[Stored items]

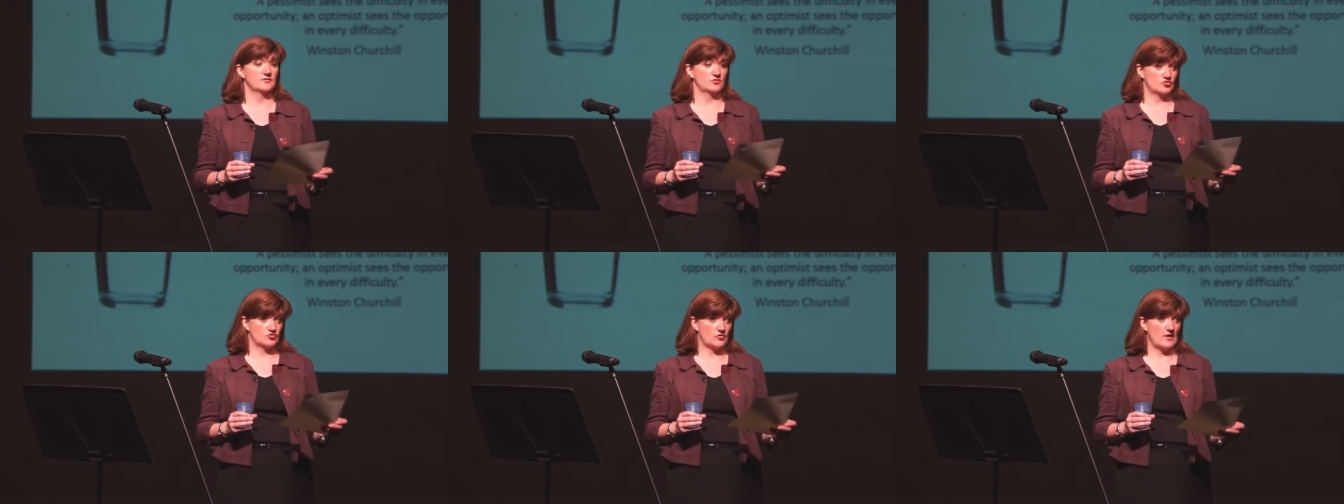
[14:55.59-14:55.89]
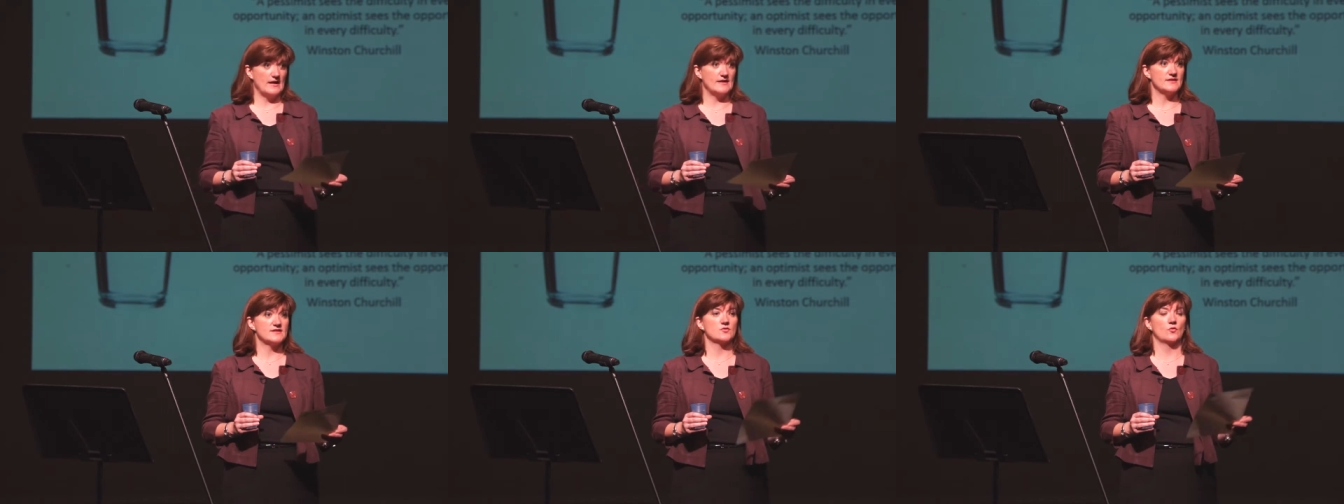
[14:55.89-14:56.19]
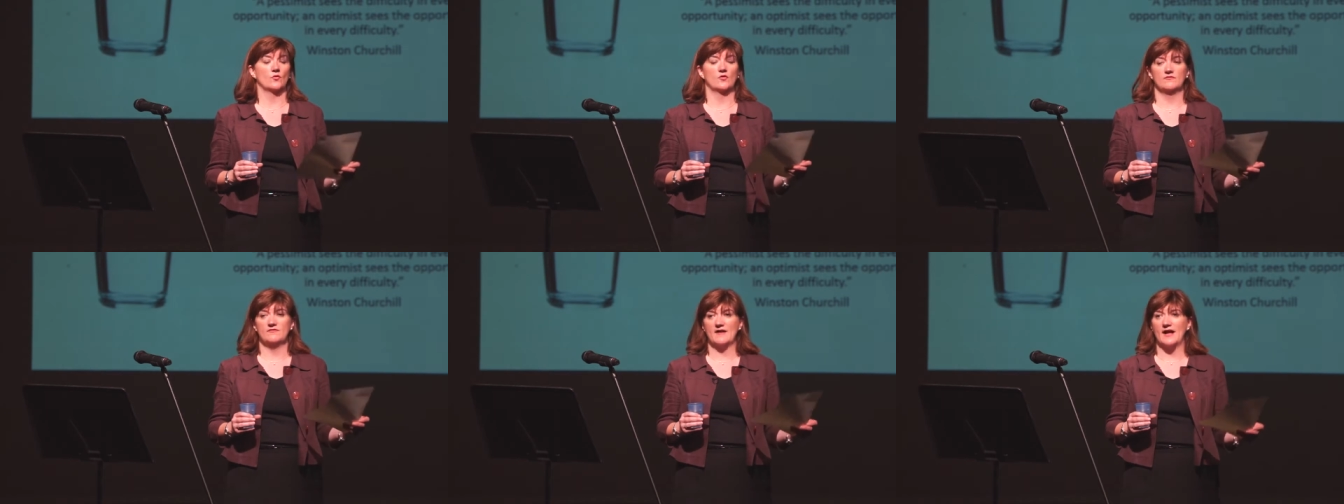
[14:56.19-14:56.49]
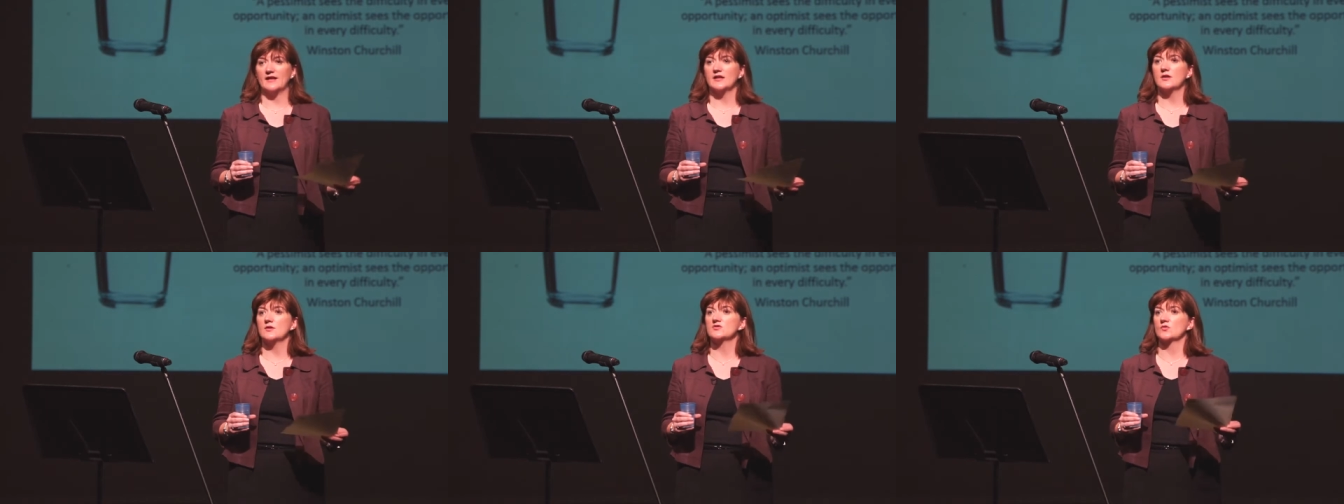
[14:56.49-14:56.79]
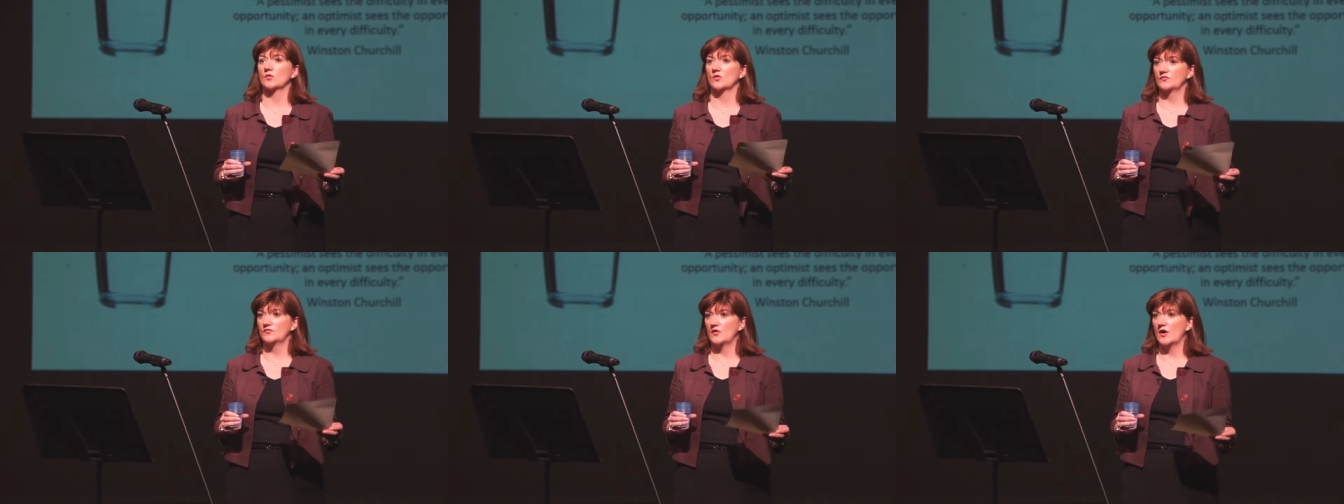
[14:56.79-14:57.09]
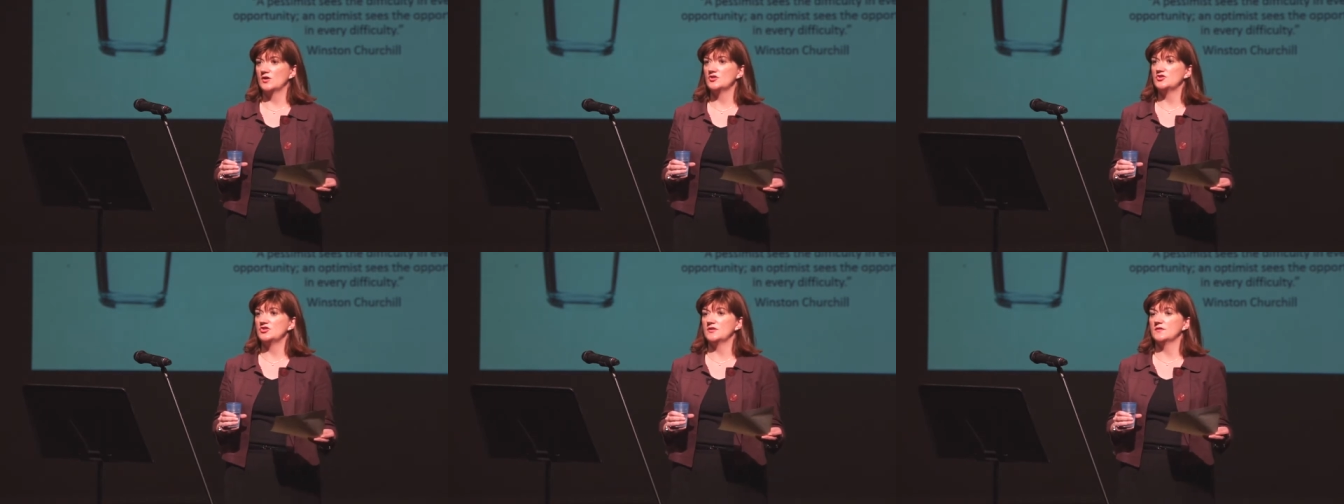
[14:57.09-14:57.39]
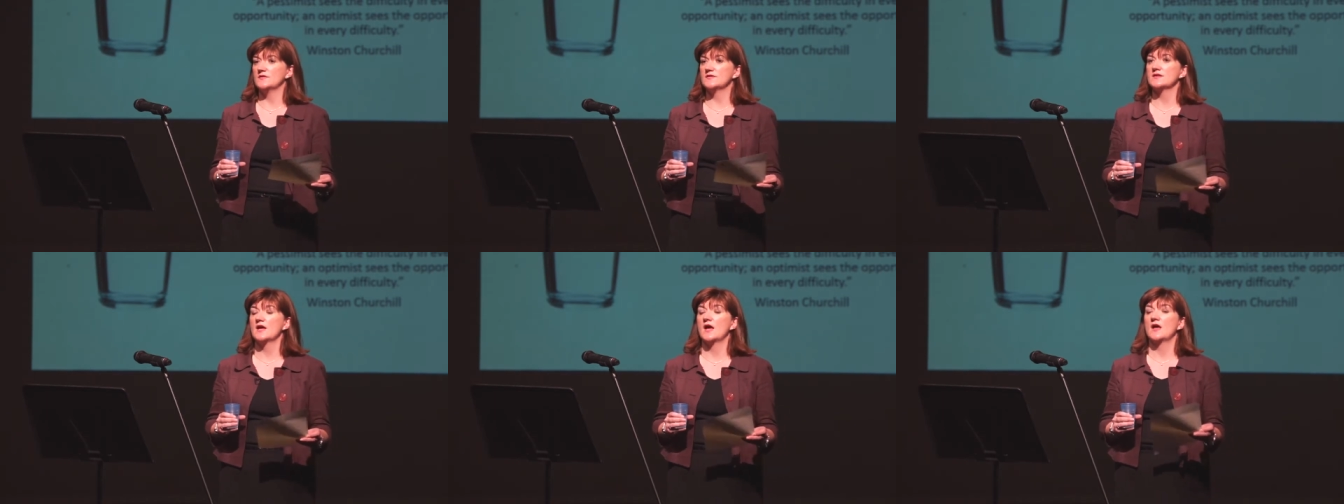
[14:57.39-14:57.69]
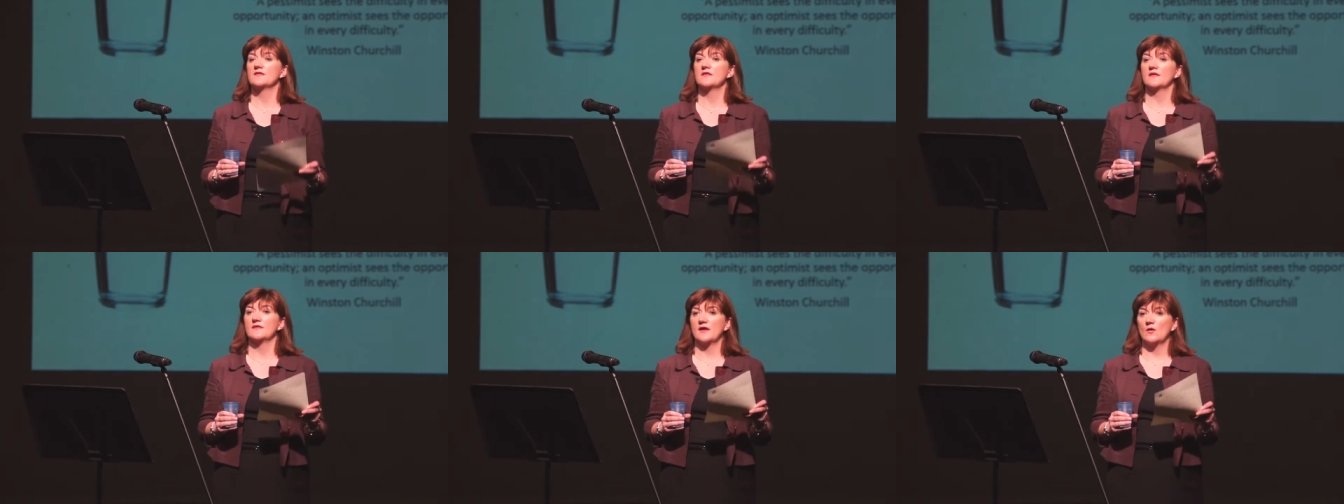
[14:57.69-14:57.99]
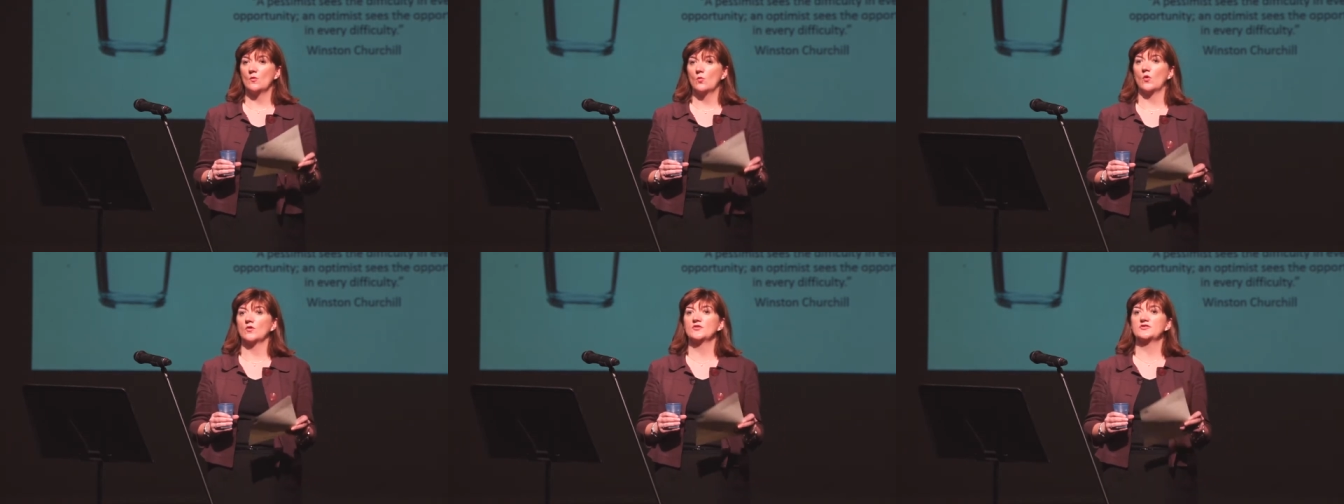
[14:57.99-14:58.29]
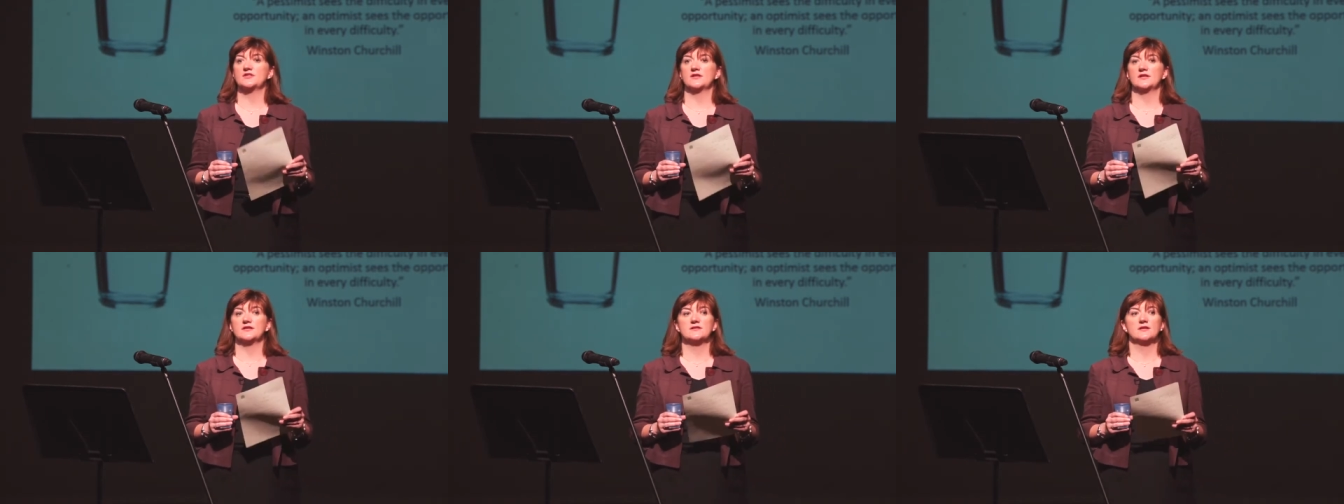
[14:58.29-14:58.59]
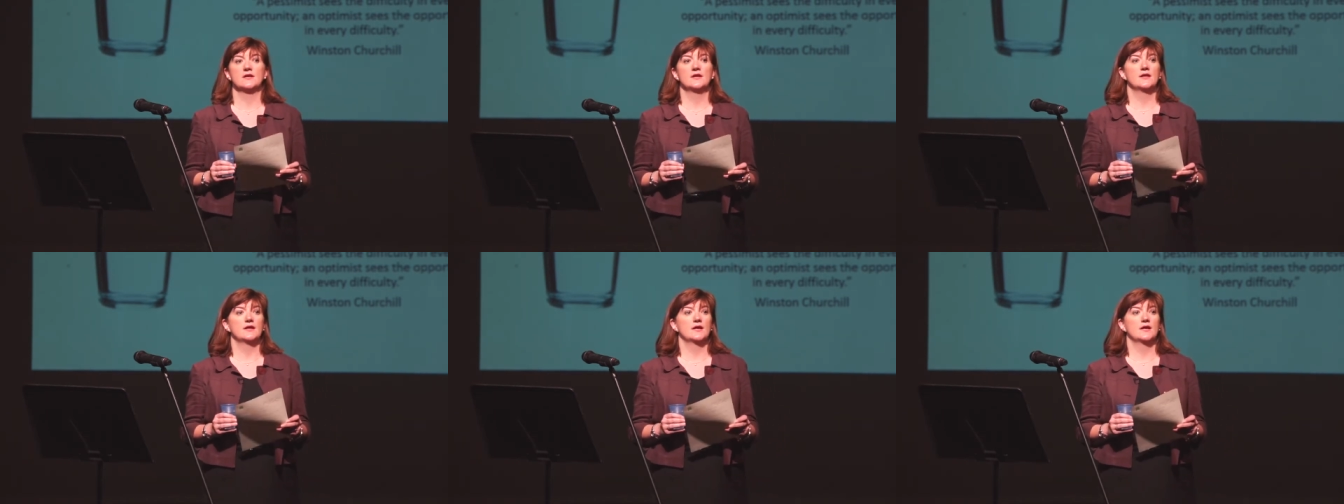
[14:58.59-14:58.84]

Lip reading: the traits or the values or the virtues that they wanted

**EXERCISE BRIEF**
Go through the records above and write out every line exactly, passing over the pictures.

**EXPECTED ANSWER**
[14:55.59-14:55.89]
[14:55.89-14:56.19]
[14:56.19-14:56.49]
[14:56.49-14:56.79]
[14:56.79-14:57.09]
[14:57.09-14:57.39]
[14:57.39-14:57.69]
[14:57.69-14:57.99]
[14:57.99-14:58.29]
[14:58.29-14:58.59]
[14:58.59-14:58.84]

Lip reading: the traits or the values or the virtues that they wanted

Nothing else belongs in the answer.